Aside from looking at the bigger picture of the DJIA and the other indices, they also look into the volatility index, which is inversely correlated with the S&P 500 and serves as a measure of market uncertainty. The index measures the variability in options prices, which tend to rise as the fundamental backdrop becomes less certain. Of course, this means the opposite is also true: The index falls as complacency sets in, which is conventionally interpreted as a bearish indicator. So in a nutshell, extreme highs are interpreted as a bullish signal, while extreme lows are taken as a bearish indicator. In this case, the volatility index is in limbo. Since it's neither bullish nor bearish, it only means that this downtrend we're currently experiencing is not over. This could only mean that it's possible that we'll see the levels of 10,500 or even 10,000 for the DJIA soon.
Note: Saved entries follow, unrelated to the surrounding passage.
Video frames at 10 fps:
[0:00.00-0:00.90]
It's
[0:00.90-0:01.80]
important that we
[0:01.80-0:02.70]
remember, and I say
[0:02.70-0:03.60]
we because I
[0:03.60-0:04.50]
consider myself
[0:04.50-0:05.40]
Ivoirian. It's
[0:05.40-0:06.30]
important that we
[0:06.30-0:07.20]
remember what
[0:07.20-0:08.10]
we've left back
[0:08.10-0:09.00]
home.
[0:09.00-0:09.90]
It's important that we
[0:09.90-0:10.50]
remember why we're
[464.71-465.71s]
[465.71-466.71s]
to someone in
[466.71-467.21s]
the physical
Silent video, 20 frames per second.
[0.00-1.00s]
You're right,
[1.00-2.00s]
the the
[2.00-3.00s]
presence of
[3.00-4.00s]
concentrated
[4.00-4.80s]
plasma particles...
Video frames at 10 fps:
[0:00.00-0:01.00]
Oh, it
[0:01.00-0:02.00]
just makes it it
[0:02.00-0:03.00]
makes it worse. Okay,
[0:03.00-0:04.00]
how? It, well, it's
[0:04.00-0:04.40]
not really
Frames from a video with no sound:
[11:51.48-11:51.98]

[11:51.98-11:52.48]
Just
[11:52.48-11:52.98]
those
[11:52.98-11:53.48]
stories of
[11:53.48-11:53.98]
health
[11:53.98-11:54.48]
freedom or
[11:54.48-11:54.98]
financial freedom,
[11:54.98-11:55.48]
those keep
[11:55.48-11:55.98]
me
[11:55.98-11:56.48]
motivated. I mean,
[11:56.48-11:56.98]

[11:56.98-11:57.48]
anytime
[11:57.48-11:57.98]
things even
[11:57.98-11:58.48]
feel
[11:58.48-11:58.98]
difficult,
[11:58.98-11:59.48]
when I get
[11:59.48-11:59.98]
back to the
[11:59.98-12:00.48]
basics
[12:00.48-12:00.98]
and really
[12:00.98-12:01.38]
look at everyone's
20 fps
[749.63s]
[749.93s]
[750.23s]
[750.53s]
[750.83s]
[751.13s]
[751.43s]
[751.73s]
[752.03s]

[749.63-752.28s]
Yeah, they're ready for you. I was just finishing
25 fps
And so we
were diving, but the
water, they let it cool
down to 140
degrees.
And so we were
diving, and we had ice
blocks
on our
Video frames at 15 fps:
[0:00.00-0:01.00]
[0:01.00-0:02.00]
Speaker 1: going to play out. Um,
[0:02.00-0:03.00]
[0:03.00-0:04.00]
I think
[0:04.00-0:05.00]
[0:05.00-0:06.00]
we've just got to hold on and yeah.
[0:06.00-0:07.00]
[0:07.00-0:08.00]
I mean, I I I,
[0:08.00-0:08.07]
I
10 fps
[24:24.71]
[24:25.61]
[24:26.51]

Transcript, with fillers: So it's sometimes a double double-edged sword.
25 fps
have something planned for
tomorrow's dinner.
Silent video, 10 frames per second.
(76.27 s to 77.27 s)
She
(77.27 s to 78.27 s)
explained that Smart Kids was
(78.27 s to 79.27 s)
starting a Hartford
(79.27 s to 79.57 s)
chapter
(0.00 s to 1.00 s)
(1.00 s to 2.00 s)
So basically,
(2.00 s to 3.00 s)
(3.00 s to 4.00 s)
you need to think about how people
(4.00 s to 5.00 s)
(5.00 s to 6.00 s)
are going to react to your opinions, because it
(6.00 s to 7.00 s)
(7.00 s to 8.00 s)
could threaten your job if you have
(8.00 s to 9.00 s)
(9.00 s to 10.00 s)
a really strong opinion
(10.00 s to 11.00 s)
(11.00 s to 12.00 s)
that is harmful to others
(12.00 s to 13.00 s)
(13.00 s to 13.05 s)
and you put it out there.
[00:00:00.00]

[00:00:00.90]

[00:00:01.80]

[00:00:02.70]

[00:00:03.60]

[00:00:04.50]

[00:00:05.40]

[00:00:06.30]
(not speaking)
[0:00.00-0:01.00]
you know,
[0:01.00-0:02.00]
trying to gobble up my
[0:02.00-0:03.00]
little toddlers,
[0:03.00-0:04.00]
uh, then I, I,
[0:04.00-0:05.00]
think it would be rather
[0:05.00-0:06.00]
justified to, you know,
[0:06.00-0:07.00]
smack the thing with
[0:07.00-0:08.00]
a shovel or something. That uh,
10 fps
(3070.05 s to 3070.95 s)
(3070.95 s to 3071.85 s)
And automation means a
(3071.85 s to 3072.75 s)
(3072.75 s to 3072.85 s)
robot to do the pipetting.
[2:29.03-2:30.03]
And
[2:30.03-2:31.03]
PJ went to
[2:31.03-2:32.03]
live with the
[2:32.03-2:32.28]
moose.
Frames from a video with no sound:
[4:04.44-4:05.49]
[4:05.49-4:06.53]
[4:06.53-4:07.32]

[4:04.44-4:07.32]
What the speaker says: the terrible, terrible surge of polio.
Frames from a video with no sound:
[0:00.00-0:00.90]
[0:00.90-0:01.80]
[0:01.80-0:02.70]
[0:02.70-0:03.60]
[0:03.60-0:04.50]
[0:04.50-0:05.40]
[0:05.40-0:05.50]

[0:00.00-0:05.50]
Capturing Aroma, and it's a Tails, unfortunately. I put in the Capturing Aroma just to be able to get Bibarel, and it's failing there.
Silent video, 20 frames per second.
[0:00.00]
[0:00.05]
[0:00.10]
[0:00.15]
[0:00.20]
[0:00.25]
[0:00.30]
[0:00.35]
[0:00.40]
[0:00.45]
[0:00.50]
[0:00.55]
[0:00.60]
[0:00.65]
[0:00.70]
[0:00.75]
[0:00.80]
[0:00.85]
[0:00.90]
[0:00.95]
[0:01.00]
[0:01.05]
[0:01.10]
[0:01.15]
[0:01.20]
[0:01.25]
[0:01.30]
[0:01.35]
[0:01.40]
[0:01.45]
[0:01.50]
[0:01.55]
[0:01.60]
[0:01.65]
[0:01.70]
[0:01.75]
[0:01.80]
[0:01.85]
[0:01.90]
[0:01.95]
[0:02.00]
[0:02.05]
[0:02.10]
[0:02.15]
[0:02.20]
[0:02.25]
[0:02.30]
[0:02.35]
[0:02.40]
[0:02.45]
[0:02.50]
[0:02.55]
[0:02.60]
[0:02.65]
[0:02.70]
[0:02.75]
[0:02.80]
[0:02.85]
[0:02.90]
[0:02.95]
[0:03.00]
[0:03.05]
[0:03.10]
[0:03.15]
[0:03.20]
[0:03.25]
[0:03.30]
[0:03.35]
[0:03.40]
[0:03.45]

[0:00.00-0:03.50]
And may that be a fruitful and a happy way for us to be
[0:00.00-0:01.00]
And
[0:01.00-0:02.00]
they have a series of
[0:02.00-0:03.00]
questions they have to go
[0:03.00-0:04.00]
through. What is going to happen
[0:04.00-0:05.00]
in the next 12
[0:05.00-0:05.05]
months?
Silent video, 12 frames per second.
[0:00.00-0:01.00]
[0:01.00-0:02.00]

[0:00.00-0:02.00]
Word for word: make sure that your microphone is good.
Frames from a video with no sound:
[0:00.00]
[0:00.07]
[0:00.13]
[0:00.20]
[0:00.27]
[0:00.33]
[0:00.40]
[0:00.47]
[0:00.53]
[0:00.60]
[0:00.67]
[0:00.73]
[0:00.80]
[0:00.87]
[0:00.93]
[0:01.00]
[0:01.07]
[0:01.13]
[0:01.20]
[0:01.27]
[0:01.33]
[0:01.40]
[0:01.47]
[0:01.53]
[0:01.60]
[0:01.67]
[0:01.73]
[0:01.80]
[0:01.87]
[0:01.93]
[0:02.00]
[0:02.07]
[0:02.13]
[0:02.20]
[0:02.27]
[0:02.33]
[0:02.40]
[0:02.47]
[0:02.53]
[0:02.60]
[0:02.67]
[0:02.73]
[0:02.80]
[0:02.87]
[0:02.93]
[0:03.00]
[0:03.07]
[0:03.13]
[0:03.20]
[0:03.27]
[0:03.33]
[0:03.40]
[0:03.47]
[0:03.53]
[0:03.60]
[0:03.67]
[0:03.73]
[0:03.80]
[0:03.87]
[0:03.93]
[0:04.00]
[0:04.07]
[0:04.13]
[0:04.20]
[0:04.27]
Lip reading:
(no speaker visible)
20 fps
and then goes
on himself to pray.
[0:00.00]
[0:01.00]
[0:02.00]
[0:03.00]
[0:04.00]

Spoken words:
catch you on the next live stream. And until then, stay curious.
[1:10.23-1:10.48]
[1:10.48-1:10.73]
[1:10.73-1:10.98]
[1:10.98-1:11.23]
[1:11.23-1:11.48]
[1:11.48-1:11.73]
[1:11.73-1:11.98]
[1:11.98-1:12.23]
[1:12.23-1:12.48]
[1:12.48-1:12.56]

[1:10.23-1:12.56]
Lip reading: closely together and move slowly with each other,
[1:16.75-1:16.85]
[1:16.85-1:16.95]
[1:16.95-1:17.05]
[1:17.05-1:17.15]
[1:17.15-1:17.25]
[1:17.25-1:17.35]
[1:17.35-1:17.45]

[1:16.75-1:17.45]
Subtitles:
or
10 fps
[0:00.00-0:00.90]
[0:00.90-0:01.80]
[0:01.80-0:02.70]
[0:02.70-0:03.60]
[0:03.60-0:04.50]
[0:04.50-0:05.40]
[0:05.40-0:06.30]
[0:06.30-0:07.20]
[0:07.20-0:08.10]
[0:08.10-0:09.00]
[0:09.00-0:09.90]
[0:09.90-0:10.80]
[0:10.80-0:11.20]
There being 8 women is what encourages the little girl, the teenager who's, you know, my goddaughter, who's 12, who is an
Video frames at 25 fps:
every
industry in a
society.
A commentator even said that these days, a drop of over 100 points is already not nerve wracking anymore. In order for the market to rebound from this downtrend, what they'd like to see is that there would be a 500 point drop in one day to shock the people into going into the bullish mentality. I guess this would be their way of saying that things would be ridiculously cheap that it's going to be very hard to ignore them.
In our case, we only follow one of the Dow theories. The trend is presumed to be in effect until there is a clear sign of reversal. Right now, there is no reversal signal. So the bleeding continues for the market. To the permabulls, it's best to stay on the sidelines. For the other traders, short the weak industries like airlines and the financial sector.